• _Data provided_:
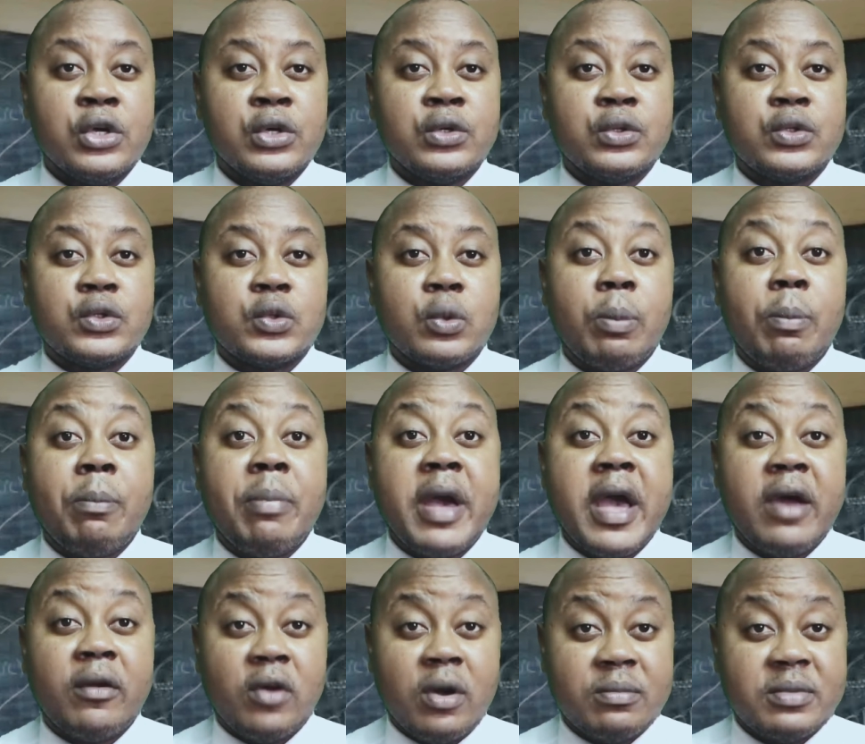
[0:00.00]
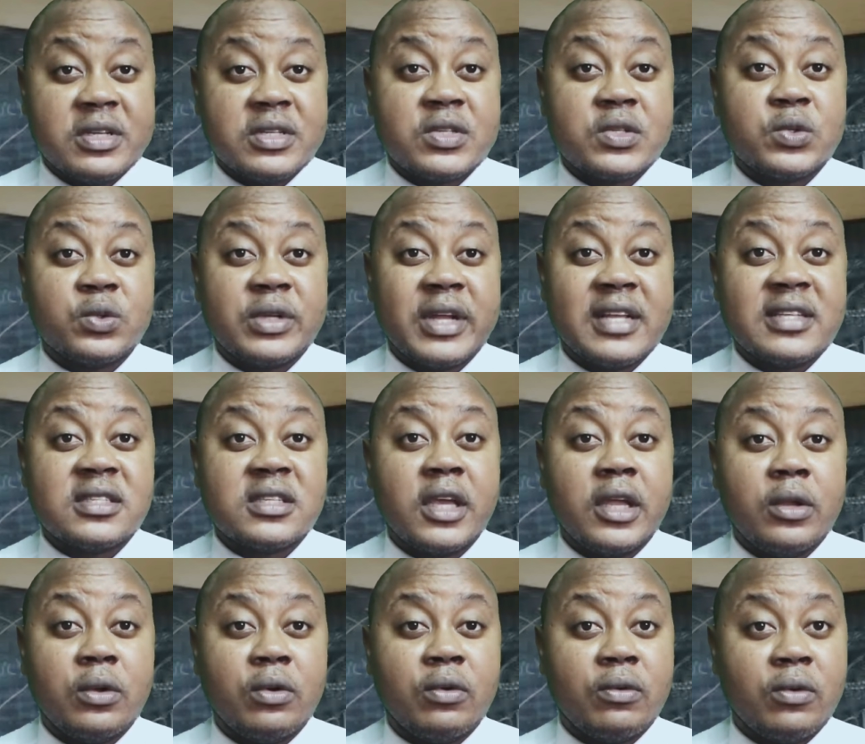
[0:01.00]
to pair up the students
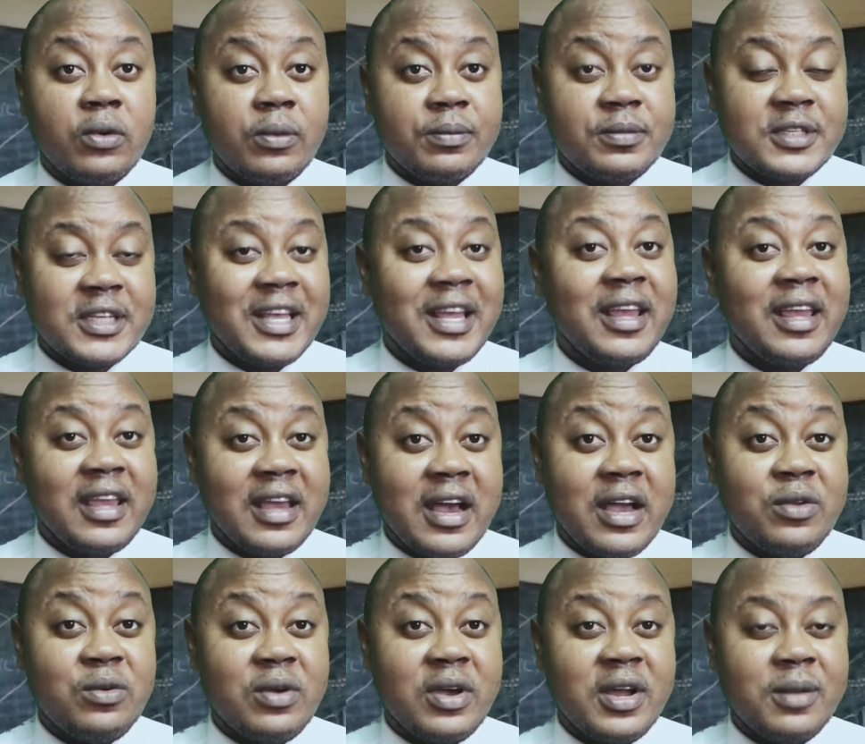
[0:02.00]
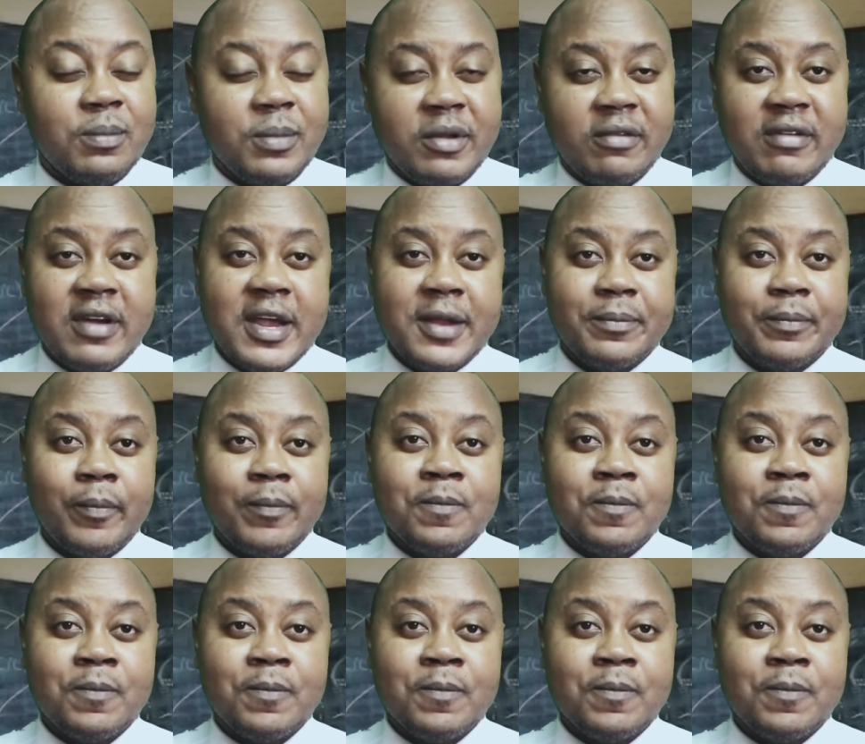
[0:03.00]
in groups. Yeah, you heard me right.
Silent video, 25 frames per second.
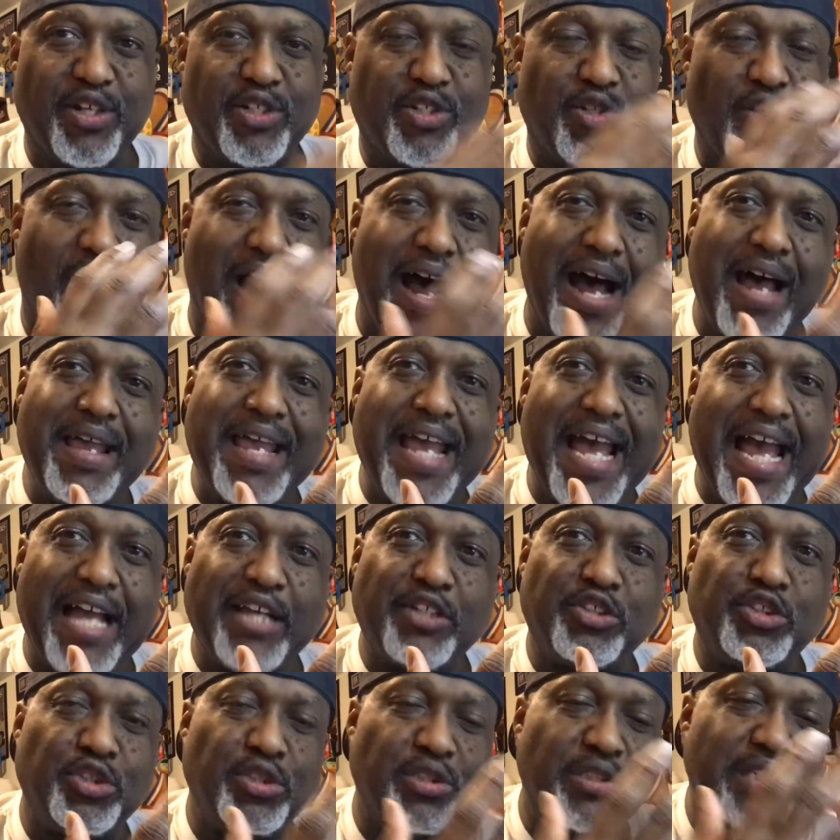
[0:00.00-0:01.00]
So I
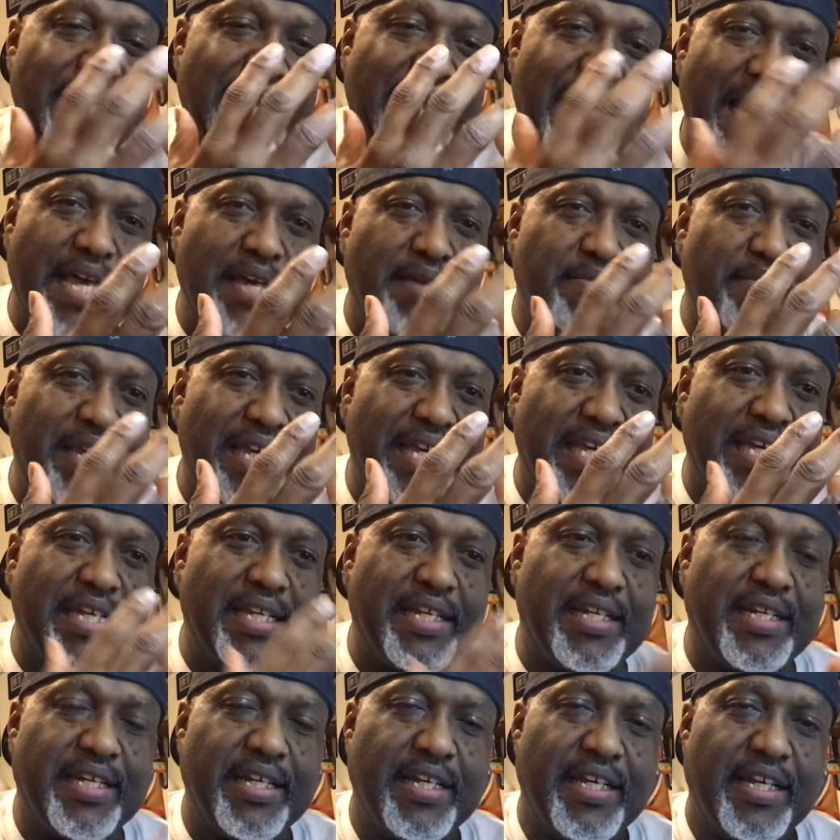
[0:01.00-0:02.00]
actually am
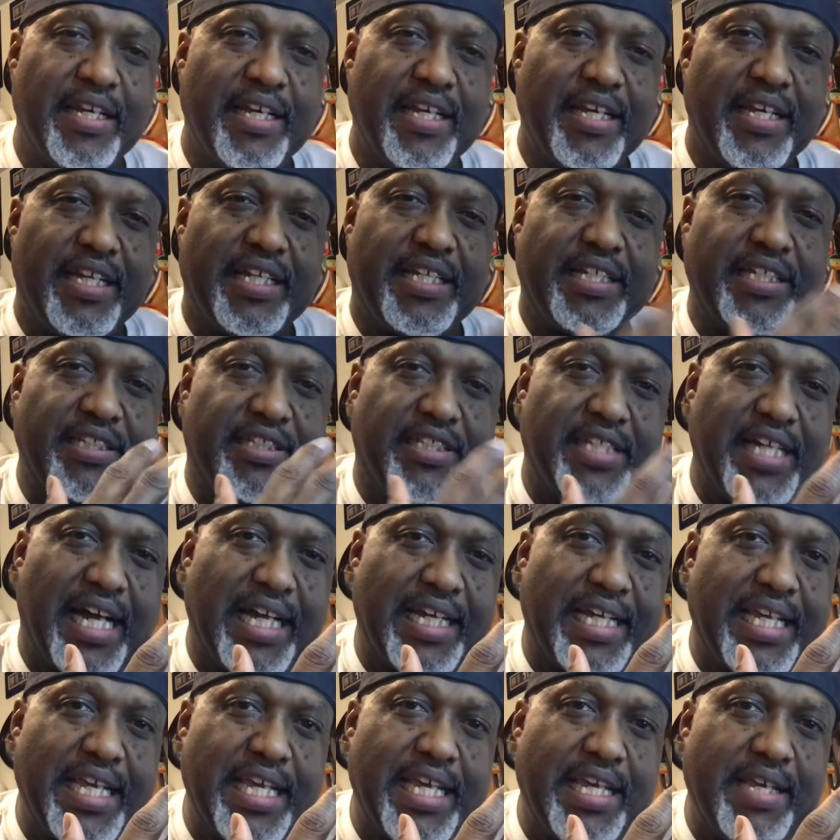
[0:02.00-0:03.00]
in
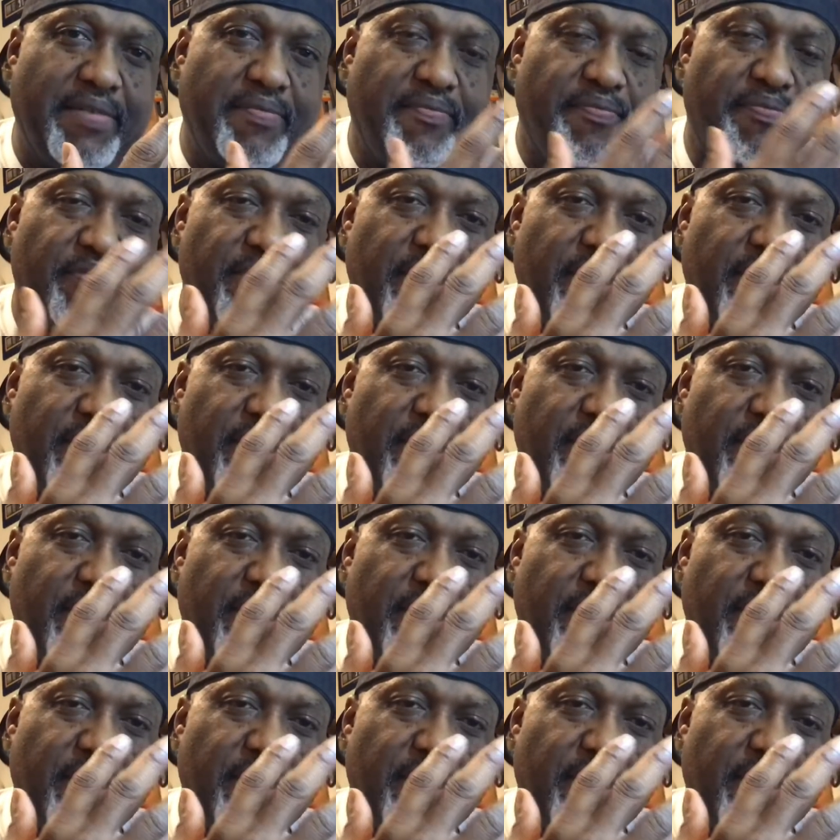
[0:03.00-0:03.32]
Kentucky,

• _Try it_:
Word for word, repeat all of the entries above, leaving out the pictures.

• _Answer space_:
[0:00.00]
[0:01.00]
to pair up the students
[0:02.00]
[0:03.00]
in groups. Yeah, you heard me right.
Silent video, 25 frames per second.
[0:00.00-0:01.00]
So I
[0:01.00-0:02.00]
actually am
[0:02.00-0:03.00]
in
[0:03.00-0:03.32]
Kentucky,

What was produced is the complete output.